§ SUPPLIED DATA

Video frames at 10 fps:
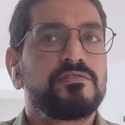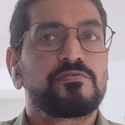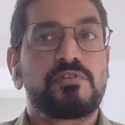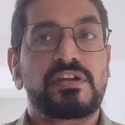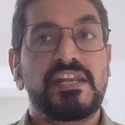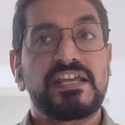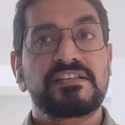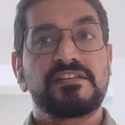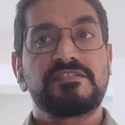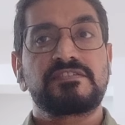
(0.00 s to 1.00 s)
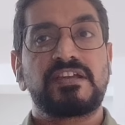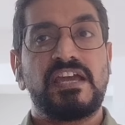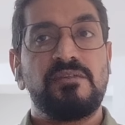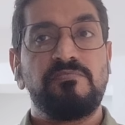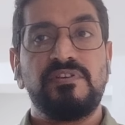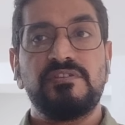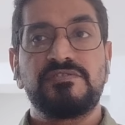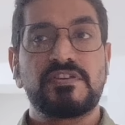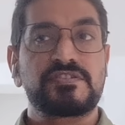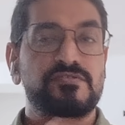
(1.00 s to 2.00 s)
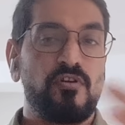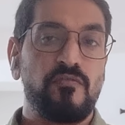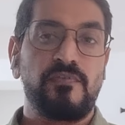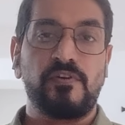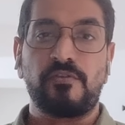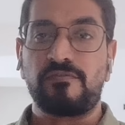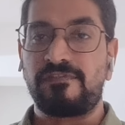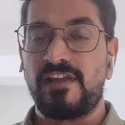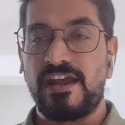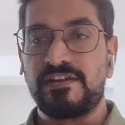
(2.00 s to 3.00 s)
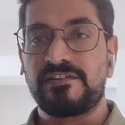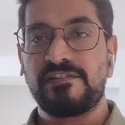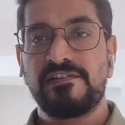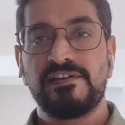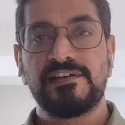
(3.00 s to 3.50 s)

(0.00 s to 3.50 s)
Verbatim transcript: So the connections can be just open or flat.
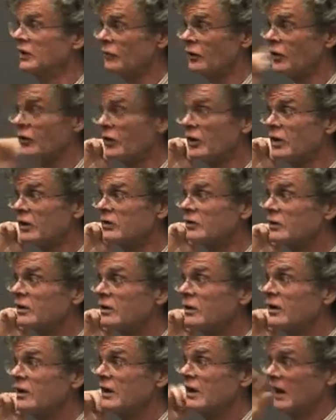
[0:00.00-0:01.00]
even than this,
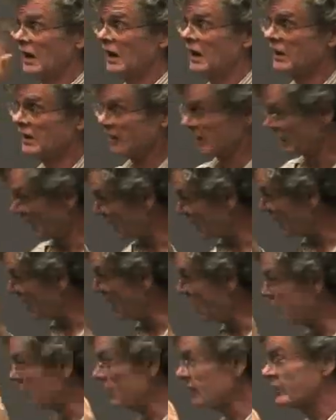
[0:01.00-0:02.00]
and le a
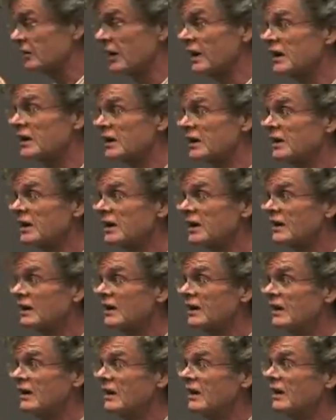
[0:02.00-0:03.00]
lot less likely,
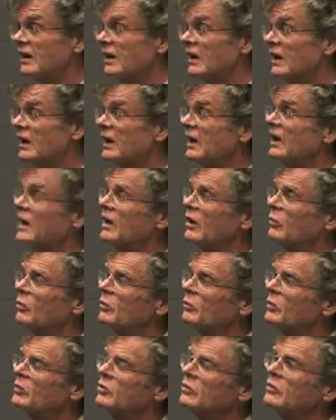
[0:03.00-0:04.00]
uh,
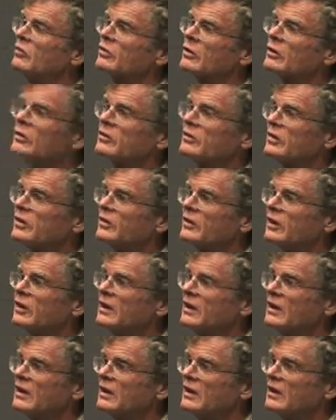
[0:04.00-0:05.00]
what you can show is that
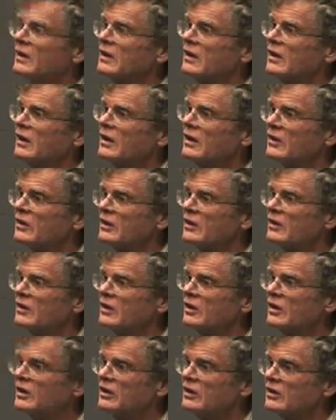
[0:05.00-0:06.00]
the the
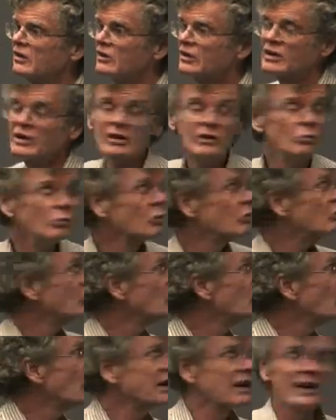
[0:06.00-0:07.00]
the, the
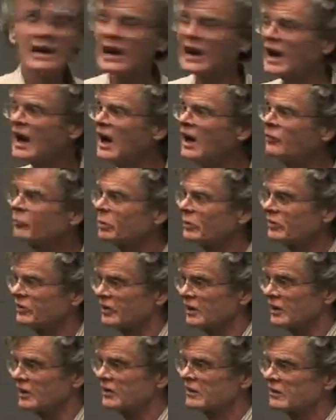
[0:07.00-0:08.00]
one and a half
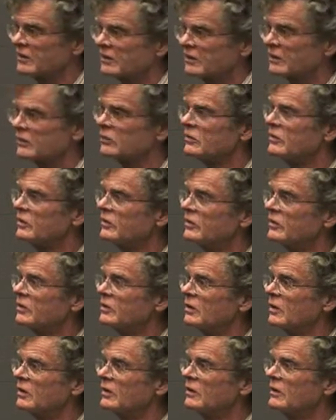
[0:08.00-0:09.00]
percent goes to
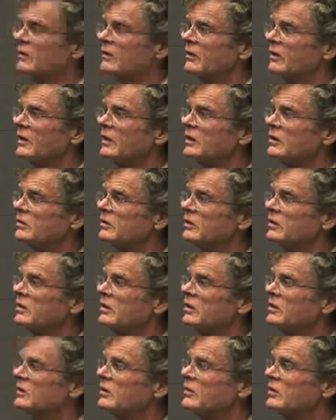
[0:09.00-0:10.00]
zero. That is, it,
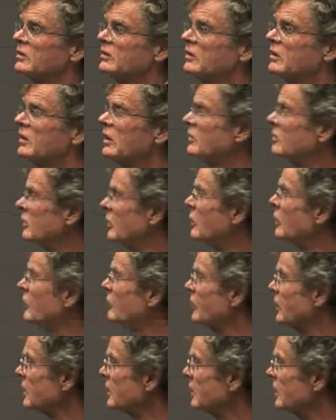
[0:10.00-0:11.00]
it, it has no
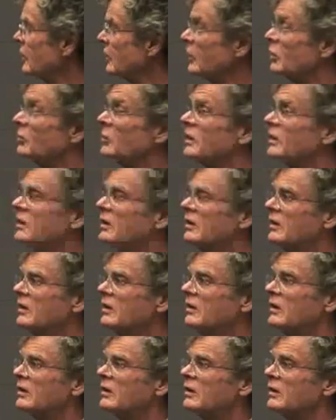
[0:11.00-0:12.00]
effect in the limit
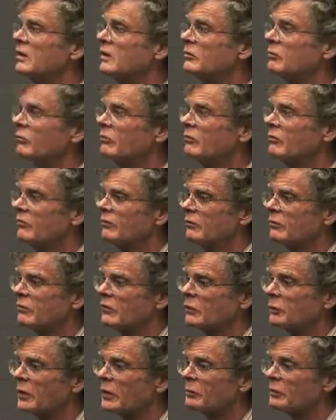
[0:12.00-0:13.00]
on
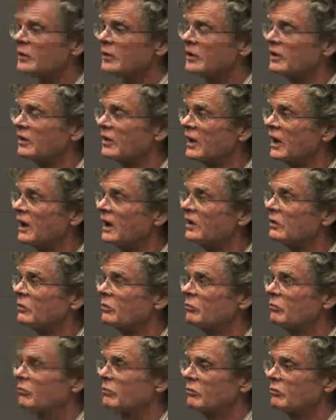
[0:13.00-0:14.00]
the probability that I'll
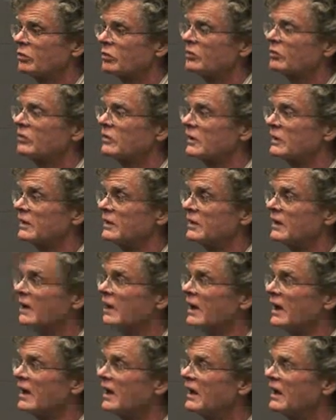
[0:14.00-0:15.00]
personally
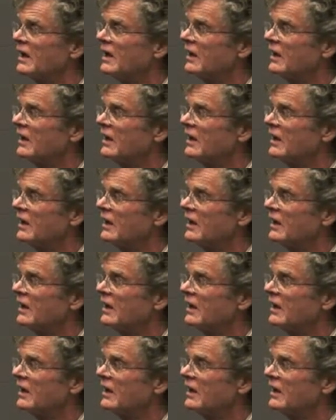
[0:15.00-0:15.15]
die.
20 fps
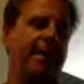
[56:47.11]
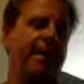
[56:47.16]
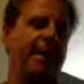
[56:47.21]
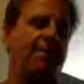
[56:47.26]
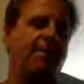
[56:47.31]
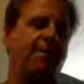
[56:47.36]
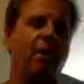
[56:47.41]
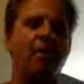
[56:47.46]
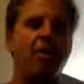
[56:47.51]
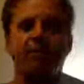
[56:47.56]

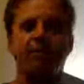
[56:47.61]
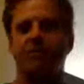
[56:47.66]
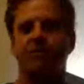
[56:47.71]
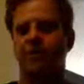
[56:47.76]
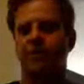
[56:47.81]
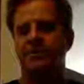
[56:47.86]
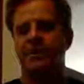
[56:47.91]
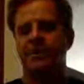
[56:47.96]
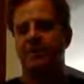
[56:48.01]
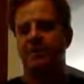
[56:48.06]
all of
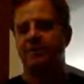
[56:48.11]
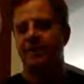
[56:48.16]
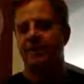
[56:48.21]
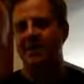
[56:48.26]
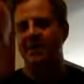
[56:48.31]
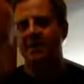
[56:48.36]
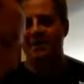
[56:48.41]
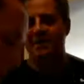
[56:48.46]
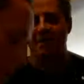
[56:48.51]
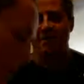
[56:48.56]
those sound
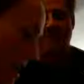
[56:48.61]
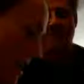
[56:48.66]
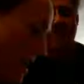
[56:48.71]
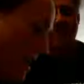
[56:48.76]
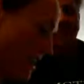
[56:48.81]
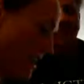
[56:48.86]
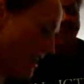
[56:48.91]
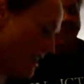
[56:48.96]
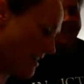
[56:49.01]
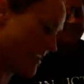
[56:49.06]
good to
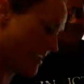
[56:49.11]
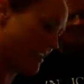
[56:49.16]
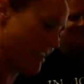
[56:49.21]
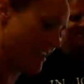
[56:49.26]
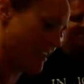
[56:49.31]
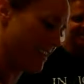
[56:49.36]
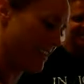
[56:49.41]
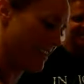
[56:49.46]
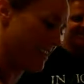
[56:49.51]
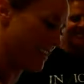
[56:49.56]
me.
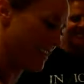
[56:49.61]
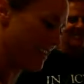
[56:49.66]
So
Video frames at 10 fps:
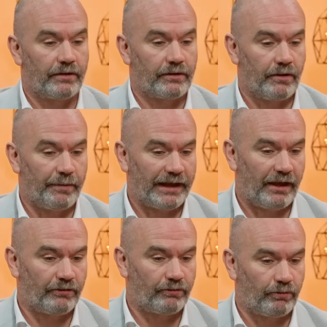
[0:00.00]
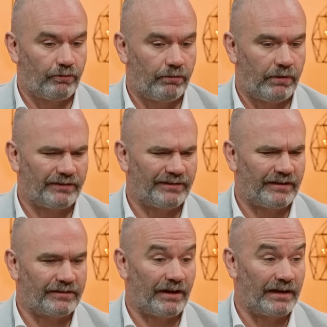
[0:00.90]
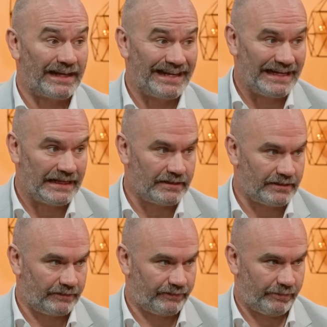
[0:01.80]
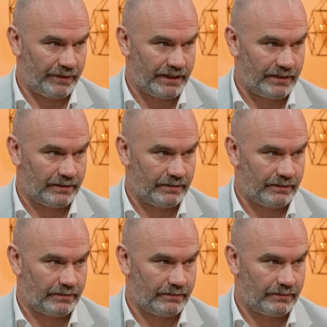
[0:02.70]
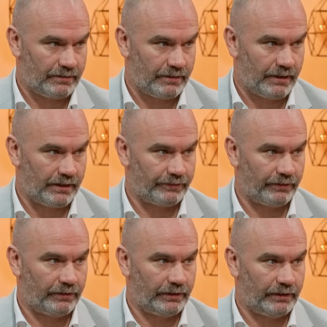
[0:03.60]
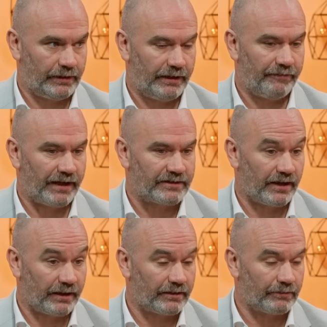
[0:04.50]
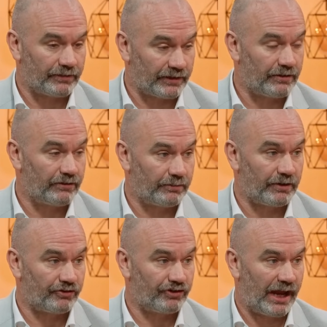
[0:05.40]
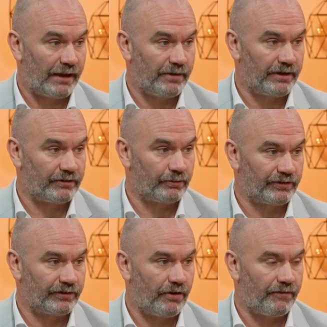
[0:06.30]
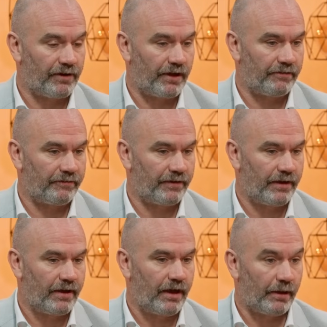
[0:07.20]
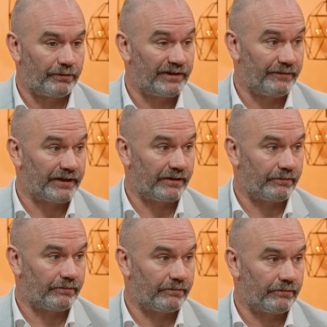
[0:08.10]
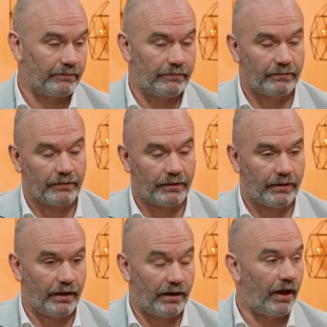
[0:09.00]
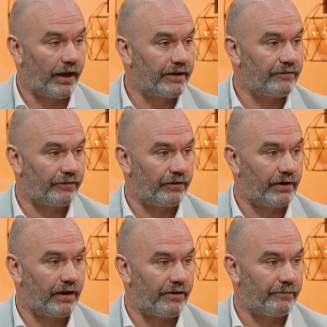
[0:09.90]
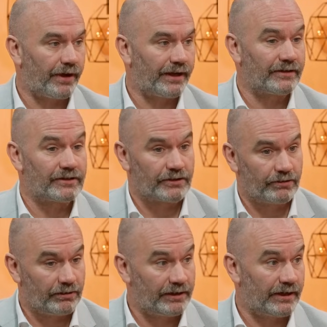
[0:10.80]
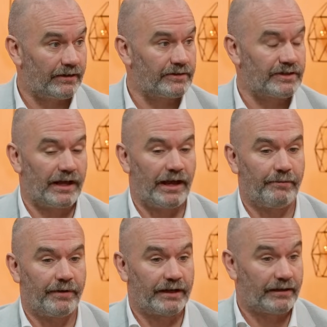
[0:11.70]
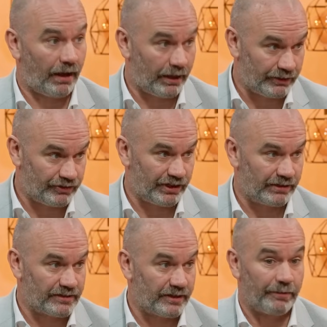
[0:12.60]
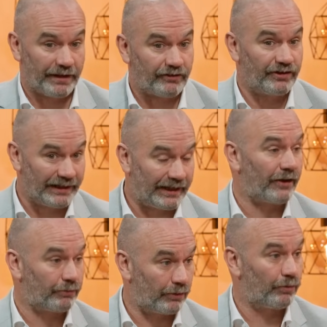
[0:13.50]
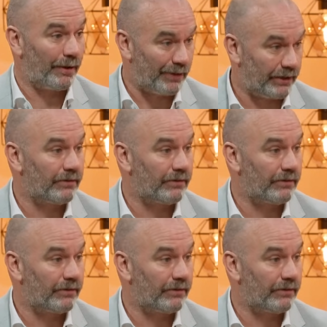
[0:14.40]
coming out wasn't necessarily easy for me at all. In fact, there was a huge amount of shame, and there was an awful lot of, I was living a lie for a lot of my school years and my college years. I would actually get with women.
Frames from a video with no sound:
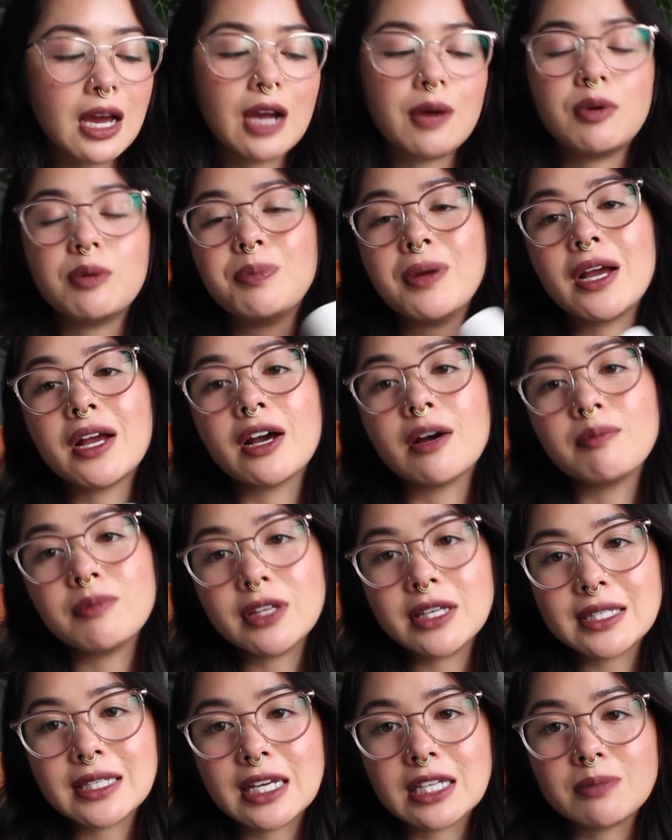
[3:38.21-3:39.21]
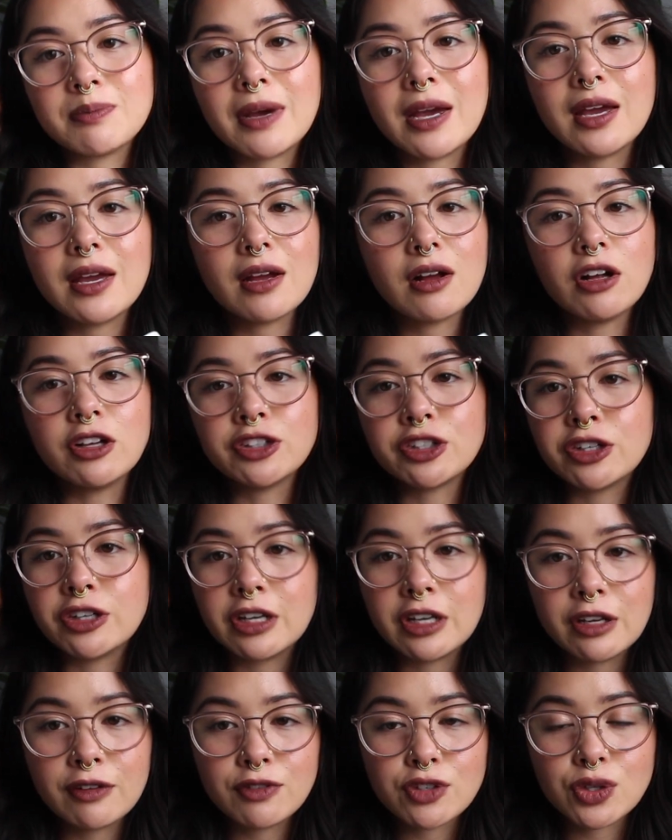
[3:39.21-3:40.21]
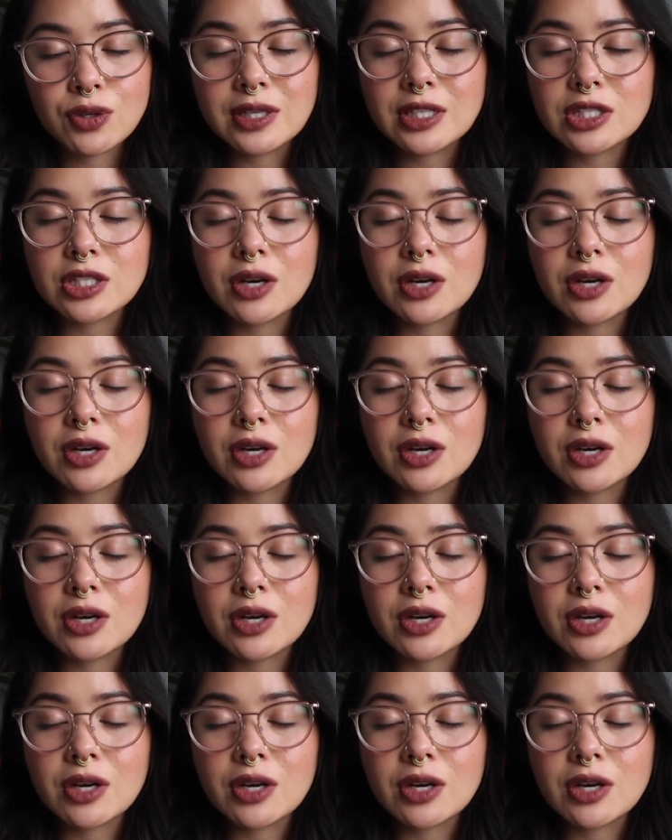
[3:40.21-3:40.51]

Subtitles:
I would pick up this as my alternative choice.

§ WHAT TO DO
Return the entries above exactly, skipping any images.

§ EXERCISE RESULT
Video frames at 10 fps:
(0.00 s to 1.00 s)
(1.00 s to 2.00 s)
(2.00 s to 3.00 s)
(3.00 s to 3.50 s)

(0.00 s to 3.50 s)
Verbatim transcript: So the connections can be just open or flat.
[0:00.00-0:01.00]
even than this,
[0:01.00-0:02.00]
and le a
[0:02.00-0:03.00]
lot less likely,
[0:03.00-0:04.00]
uh,
[0:04.00-0:05.00]
what you can show is that
[0:05.00-0:06.00]
the the
[0:06.00-0:07.00]
the, the
[0:07.00-0:08.00]
one and a half
[0:08.00-0:09.00]
percent goes to
[0:09.00-0:10.00]
zero. That is, it,
[0:10.00-0:11.00]
it, it has no
[0:11.00-0:12.00]
effect in the limit
[0:12.00-0:13.00]
on
[0:13.00-0:14.00]
the probability that I'll
[0:14.00-0:15.00]
personally
[0:15.00-0:15.15]
die.
20 fps
[56:47.11]
[56:47.16]
[56:47.21]
[56:47.26]
[56:47.31]
[56:47.36]
[56:47.41]
[56:47.46]
[56:47.51]
[56:47.56]

[56:47.61]
[56:47.66]
[56:47.71]
[56:47.76]
[56:47.81]
[56:47.86]
[56:47.91]
[56:47.96]
[56:48.01]
[56:48.06]
all of
[56:48.11]
[56:48.16]
[56:48.21]
[56:48.26]
[56:48.31]
[56:48.36]
[56:48.41]
[56:48.46]
[56:48.51]
[56:48.56]
those sound
[56:48.61]
[56:48.66]
[56:48.71]
[56:48.76]
[56:48.81]
[56:48.86]
[56:48.91]
[56:48.96]
[56:49.01]
[56:49.06]
good to
[56:49.11]
[56:49.16]
[56:49.21]
[56:49.26]
[56:49.31]
[56:49.36]
[56:49.41]
[56:49.46]
[56:49.51]
[56:49.56]
me.
[56:49.61]
[56:49.66]
So
Video frames at 10 fps:
[0:00.00]
[0:00.90]
[0:01.80]
[0:02.70]
[0:03.60]
[0:04.50]
[0:05.40]
[0:06.30]
[0:07.20]
[0:08.10]
[0:09.00]
[0:09.90]
[0:10.80]
[0:11.70]
[0:12.60]
[0:13.50]
[0:14.40]
coming out wasn't necessarily easy for me at all. In fact, there was a huge amount of shame, and there was an awful lot of, I was living a lie for a lot of my school years and my college years. I would actually get with women.
Frames from a video with no sound:
[3:38.21-3:39.21]
[3:39.21-3:40.21]
[3:40.21-3:40.51]

Subtitles:
I would pick up this as my alternative choice.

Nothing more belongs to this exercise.